Frank Stella is one of the leading figures of the Minimalist movement. Initially influenced by the Abstract Expressionism of Jackson Pollock and Franz Kline, towards the late Fifties he moves to New York where he abandons the Expressionist quest for colour in favour of flat and Minimalist surfaces, following the work of Barnett Newman and Jasper Johns. He soon inaugurated a series of works emphasising the painting as an object in itself rather than as a representation of something else. Faithful to Minimalist philosophy, the canvas for him is nothing but a flat surface with color yet suggestive of a third dimension.

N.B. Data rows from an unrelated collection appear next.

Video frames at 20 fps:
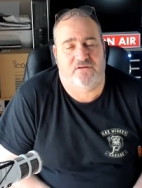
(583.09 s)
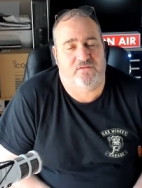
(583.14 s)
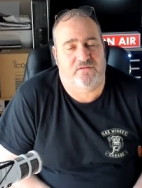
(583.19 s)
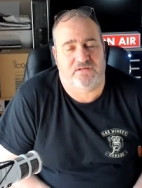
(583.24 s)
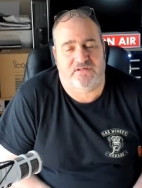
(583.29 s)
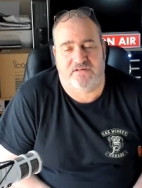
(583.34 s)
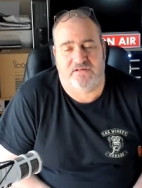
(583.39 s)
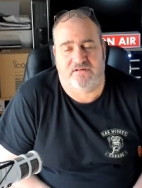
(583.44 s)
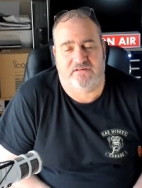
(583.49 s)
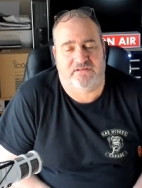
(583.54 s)
No,
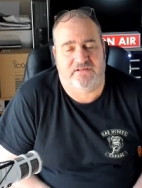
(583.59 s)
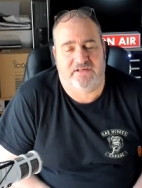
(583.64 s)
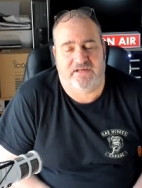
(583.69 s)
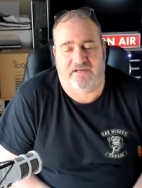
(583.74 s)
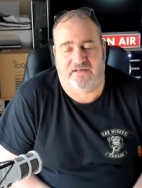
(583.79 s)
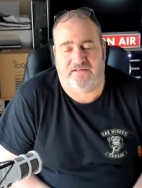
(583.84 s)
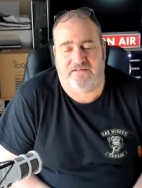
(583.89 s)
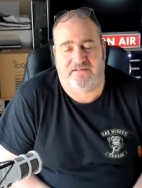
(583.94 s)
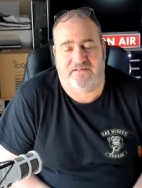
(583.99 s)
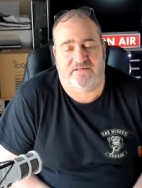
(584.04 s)
it's not
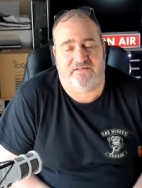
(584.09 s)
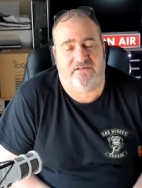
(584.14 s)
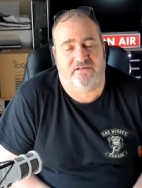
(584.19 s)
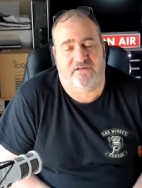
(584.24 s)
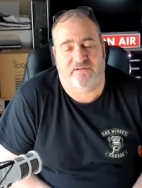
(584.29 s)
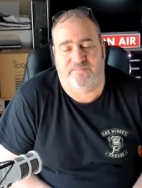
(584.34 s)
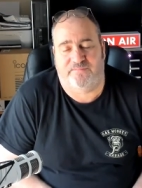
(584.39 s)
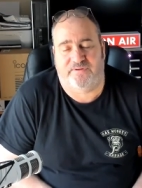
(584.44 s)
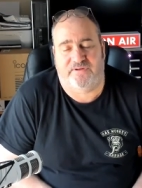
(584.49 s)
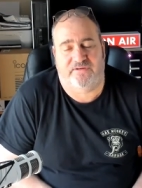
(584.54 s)
DX. It's a
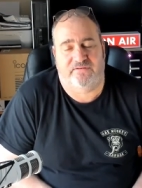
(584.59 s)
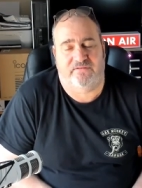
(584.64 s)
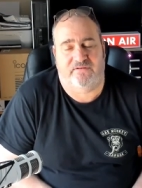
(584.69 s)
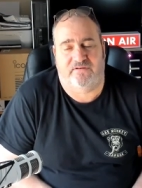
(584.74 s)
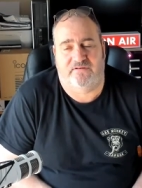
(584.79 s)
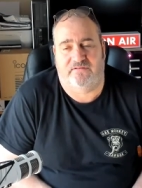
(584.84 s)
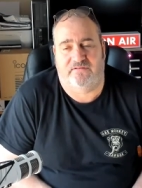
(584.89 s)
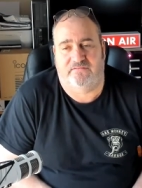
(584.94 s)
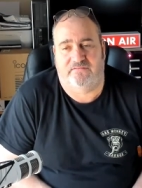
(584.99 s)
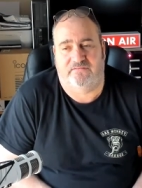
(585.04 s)

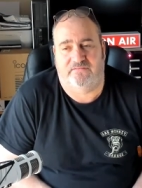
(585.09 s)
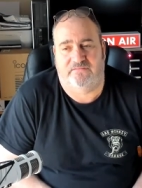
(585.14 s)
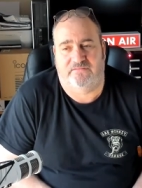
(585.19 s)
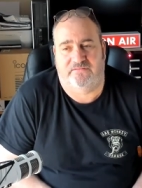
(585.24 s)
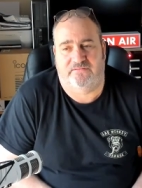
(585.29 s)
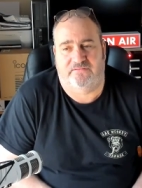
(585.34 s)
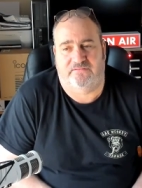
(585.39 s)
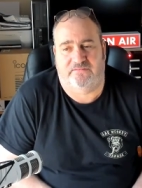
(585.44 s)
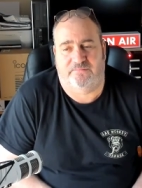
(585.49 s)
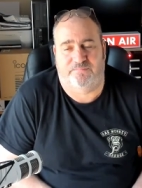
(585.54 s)
computer
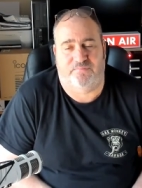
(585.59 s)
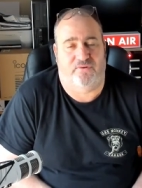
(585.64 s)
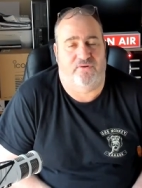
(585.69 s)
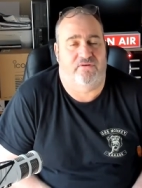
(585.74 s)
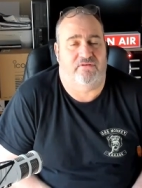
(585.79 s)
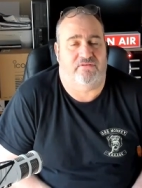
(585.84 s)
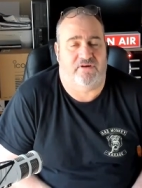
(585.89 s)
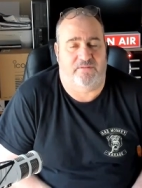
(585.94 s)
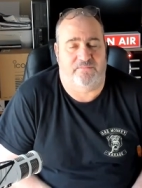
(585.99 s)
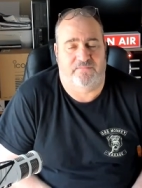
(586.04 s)

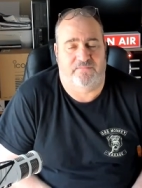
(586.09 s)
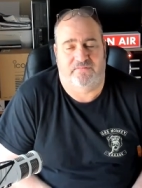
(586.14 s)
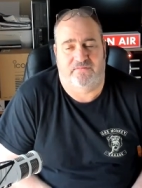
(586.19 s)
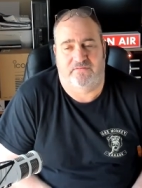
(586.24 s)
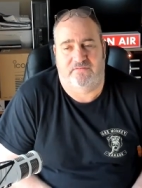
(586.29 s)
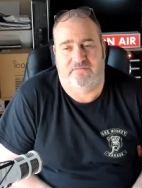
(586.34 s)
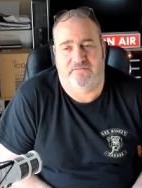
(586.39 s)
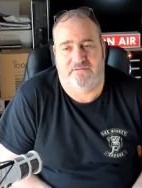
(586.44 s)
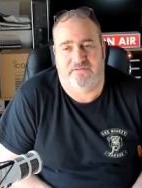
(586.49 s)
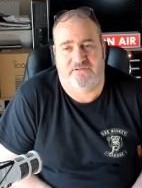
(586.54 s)
program
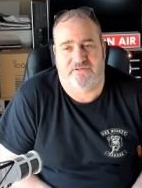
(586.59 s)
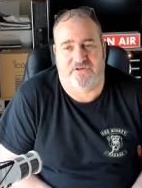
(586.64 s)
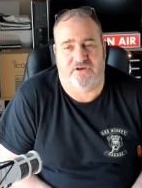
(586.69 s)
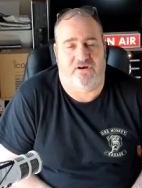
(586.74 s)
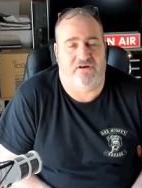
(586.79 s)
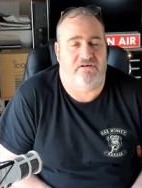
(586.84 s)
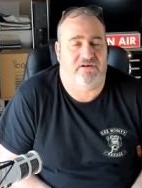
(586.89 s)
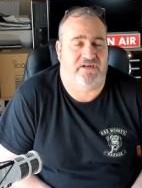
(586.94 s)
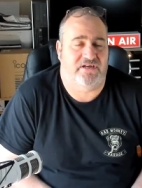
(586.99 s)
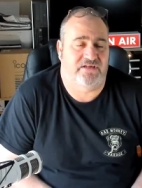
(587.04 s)

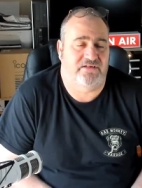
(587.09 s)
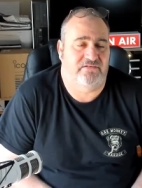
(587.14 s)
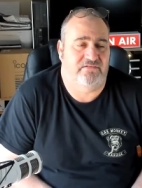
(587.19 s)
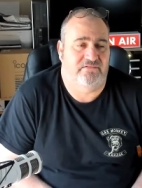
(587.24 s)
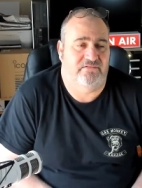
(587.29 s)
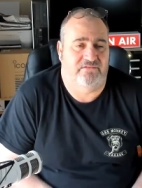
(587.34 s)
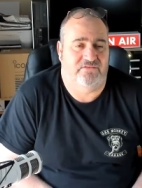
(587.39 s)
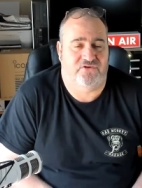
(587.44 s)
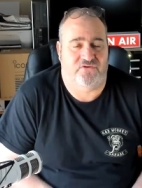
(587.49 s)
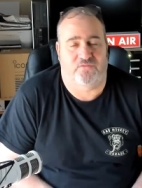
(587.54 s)
talking
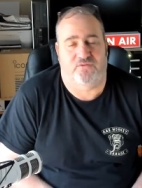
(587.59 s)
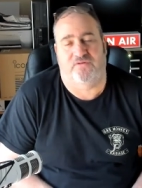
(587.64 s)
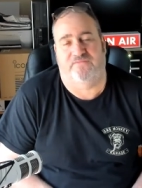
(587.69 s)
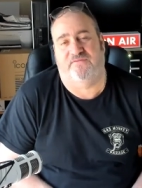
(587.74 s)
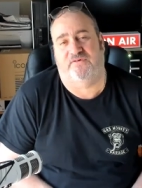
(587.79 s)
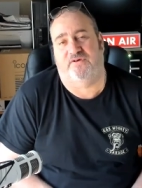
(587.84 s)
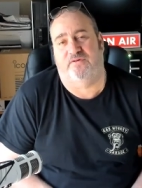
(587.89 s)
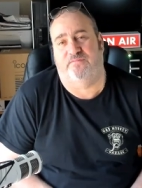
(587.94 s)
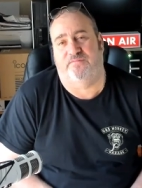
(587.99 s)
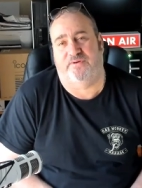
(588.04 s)
to
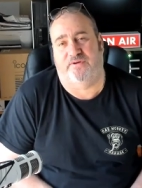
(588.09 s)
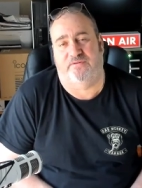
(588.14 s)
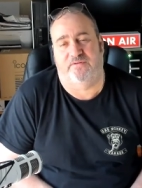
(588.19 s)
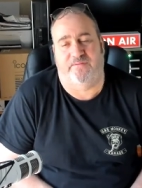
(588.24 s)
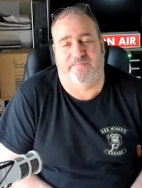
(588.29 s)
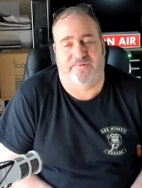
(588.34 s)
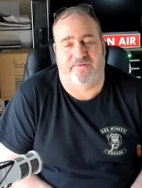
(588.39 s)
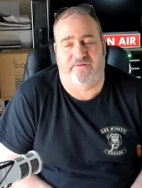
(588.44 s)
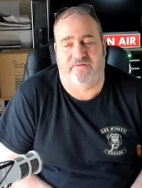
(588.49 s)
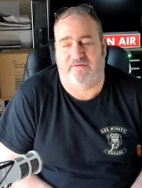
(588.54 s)
another
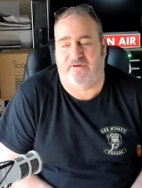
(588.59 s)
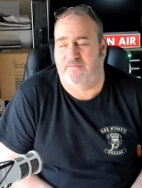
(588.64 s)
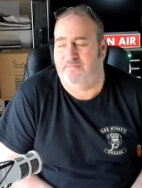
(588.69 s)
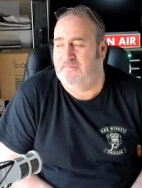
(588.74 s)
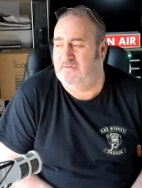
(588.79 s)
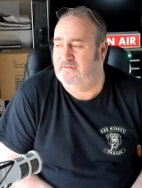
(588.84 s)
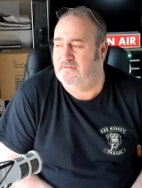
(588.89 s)
computer program.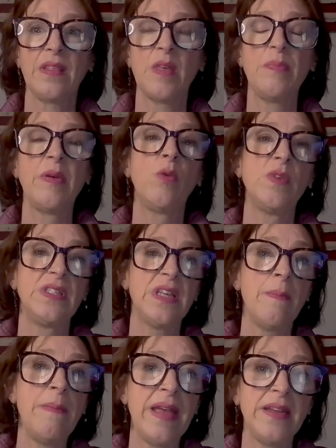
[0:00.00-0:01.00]
the bill was
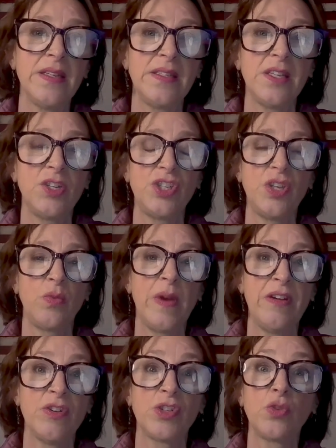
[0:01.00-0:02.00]
amended such that
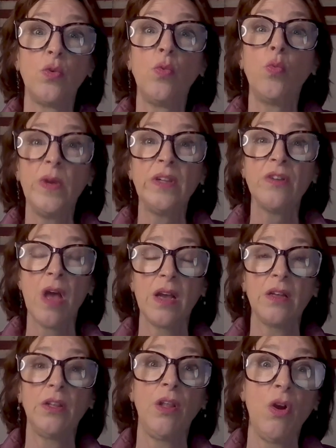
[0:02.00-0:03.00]
Rainier School will
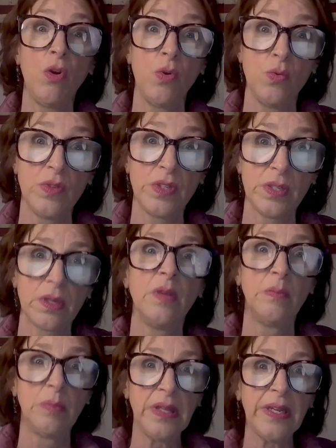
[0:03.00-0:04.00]
not close
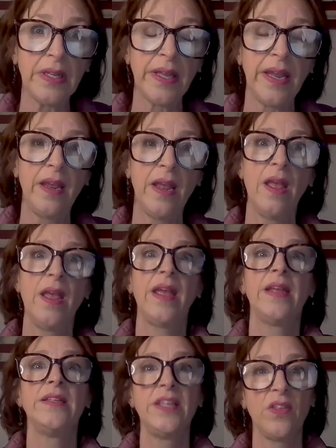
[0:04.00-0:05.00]
completely
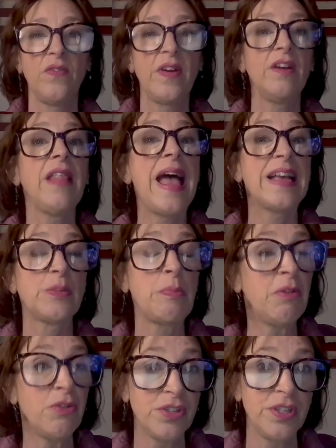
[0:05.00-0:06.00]
until the very last
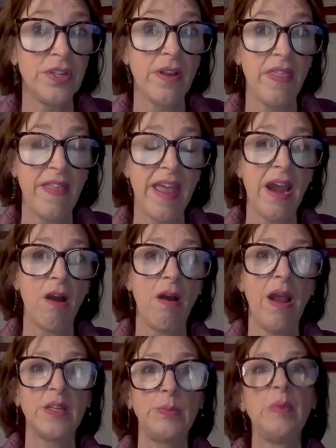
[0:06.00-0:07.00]
person there
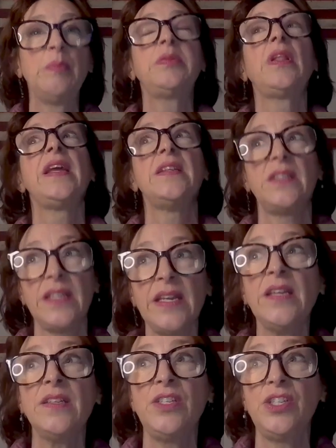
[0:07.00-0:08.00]
has been placed
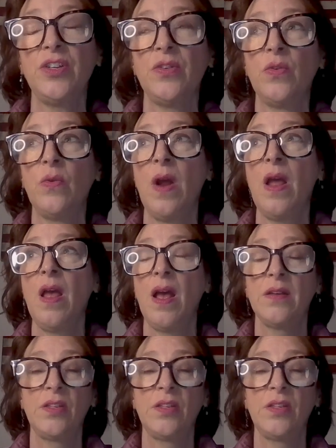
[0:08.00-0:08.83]
into a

Towards the early 1960s there was a lot of interest in America in adopting textiles as a medium for artistic expression. In 1962 the World House Galleries in New York organised an exhibition composed of 26 carpets designed by leading Modern Art Masters such as Léger, Mirò and Picasso together with others from the contemporary designer Miriam Leefe. In 1968 the Charles E. Slatkin Galleries in New York opened an exhibition entitled ‘American Tapestries’, showing the textile artworks of twenty-two Pop Art and Abstract Expressionist artists. These artists were actively involved in the translation of their pictorial language in the textile medium, designing the preparatory cartoons which would then be sent to India to be made into weavings. Their interest towards the expressive qualities of three-dimensional flat surfaces found its quintessential expression in the art of the carpet.

This motivated a second exhibition in 1970 entitled ‘Modern Master Tapestries’, where the term ‘tapestry’ was applied both to wall hangings as well as floor coverings. The aim of this show was to give a modern configuration to the ancient art of weaving.

‘River of Ponds’ was part of the exhibition, in a planned edition of 20 examples.